Wendell Potter, the former head of communications for health insurance giant Cigna, understands why many people across the country are showing up to town hall meetings extremely upset when members of Congress try to explain why the government needs to expand its role in the health care system. He admits to having many conservative friends who are worried about a government takeover of healthcare. Both the people in the town hall meetings and Potter’s conservative friends have the same ideology: the less government control in our lives, the better. Potter further illustrates his point by providing the example of a man standing in line to get free healthcare at Remote Area Medical’s recent health care endeavor at the fairgrounds in Wise County, Virginia. Although the man knew firsthand the desperation many Americans feel every day for affordable health care, he told reporters he was dead set against President Obama’s health care reform proposal because he was worried about the increase in taxes; he would rather wait in a long line to see volunteer doctors in animal stalls than pay more taxes. Potter does, however, feel that there needs to be reform in order to ensure the safety and prosperity of the American people and wants the American public to realize that a lot of the information against Obama’s healthcare reforms was started by the healthcare industry itself.
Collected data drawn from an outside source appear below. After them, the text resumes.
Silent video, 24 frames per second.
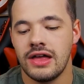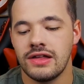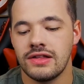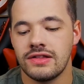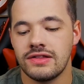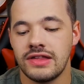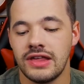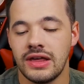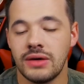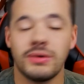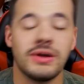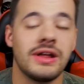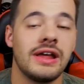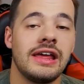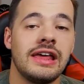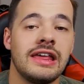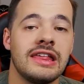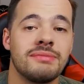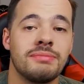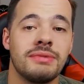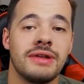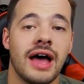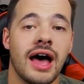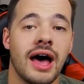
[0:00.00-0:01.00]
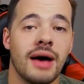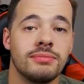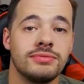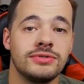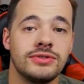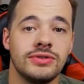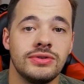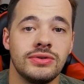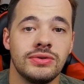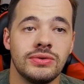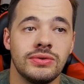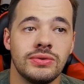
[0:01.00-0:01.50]
see what he's been
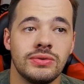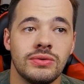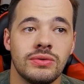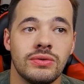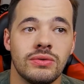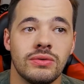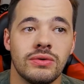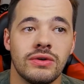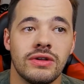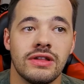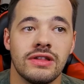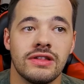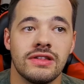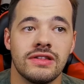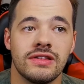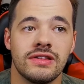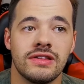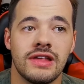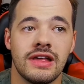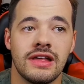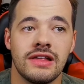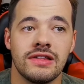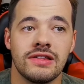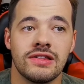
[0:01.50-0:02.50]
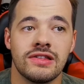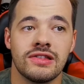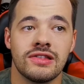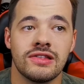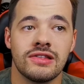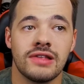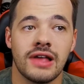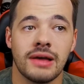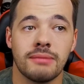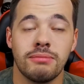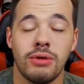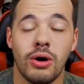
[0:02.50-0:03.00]
up to
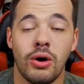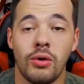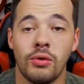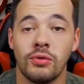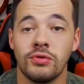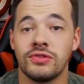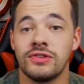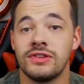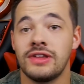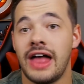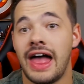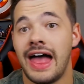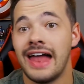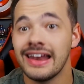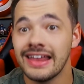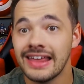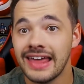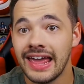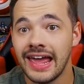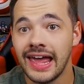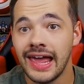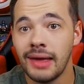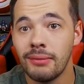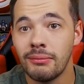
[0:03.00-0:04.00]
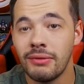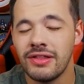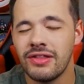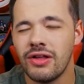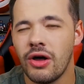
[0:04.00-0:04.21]
since like post-Endgame.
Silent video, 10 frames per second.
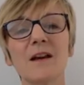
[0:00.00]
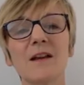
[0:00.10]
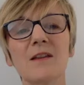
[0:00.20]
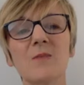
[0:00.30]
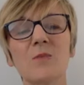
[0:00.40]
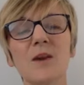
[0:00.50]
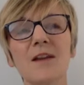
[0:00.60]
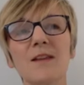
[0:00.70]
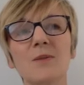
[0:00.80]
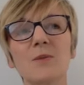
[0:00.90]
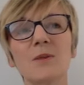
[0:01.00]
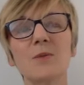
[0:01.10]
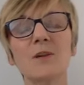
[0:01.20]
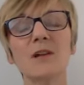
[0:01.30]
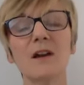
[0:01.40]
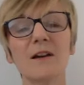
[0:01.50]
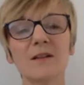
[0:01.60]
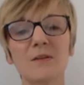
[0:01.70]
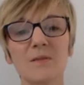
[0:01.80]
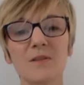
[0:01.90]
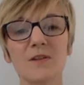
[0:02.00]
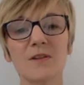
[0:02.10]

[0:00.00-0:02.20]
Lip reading: in the way that we would like them to.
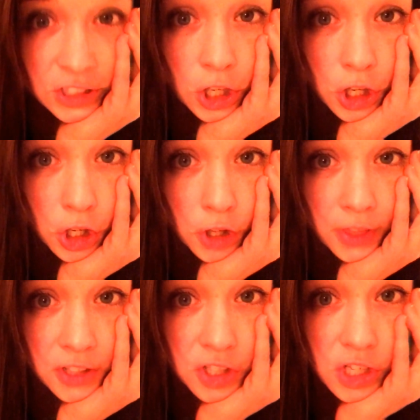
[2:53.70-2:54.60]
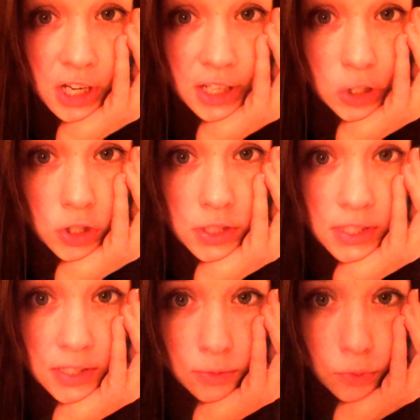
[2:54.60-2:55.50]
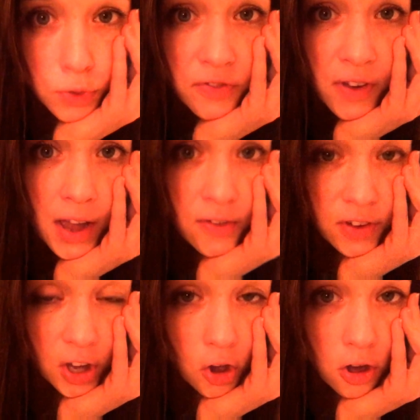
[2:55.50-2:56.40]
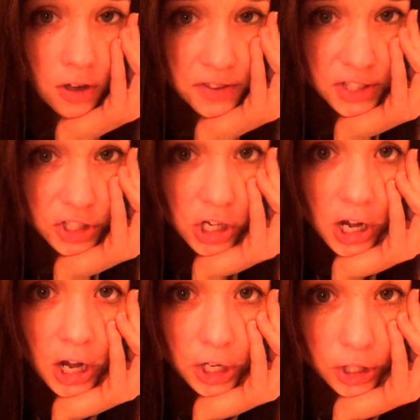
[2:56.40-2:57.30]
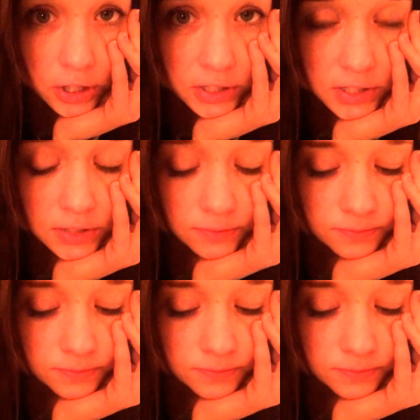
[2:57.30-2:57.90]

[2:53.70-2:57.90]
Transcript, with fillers: All the channels. Reviving all the channels.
In a recent press conference, which was later reported about on the radio, Potter claimed insurance companies funded many of the protestors against President Obama’s healthcare plan. What the radio report failed to include, however, was how health insurance companies and their public relations team influence everyone’s opinions without us even knowing it; after all, before Potter quit his job last year he was one of the leaders of this PR army. It was Potter’s job to “promote and defend” the company’s reputation by trying to persuade journalists to write positive stories about the industry’s reform ideas. During the last few years of his career, however, Potter became concerned about the American people. He was scared the high deductible plans insurers were now pushing would force more and more people into bankruptcy; he also saw how the insurance companies would drop people after they became sick in order to increase profits and reward Wall Street investors. In response, Potter decided he could not be an industry mouthpiece and kill much needed reform, so he quit.
Potter further explains how the healthcare industry funnels millions of its policyholder premiums to PR firms. In return, the firms will use their close connections with the conservative media in order to scare people away from industry reform. He wants to inform Americans that the healthcare horror stories, such as Canadians waiting in lines for hours to see doctors, is part of a script written by the insurance industry; the industry has been using these scare-tactics since they campaigned to kill President Clinton’s reform plan. Potter says the “death panel” rumor is a prime example of the health care industry sponsored rumors. Potter concludes his commentary by saying that whenever you hear someone warning against a “government takeover” of healthcare, or that the healthcare reform is down a “slippery slope to toward socialism,” know that one of his former colleagues wrote those terms.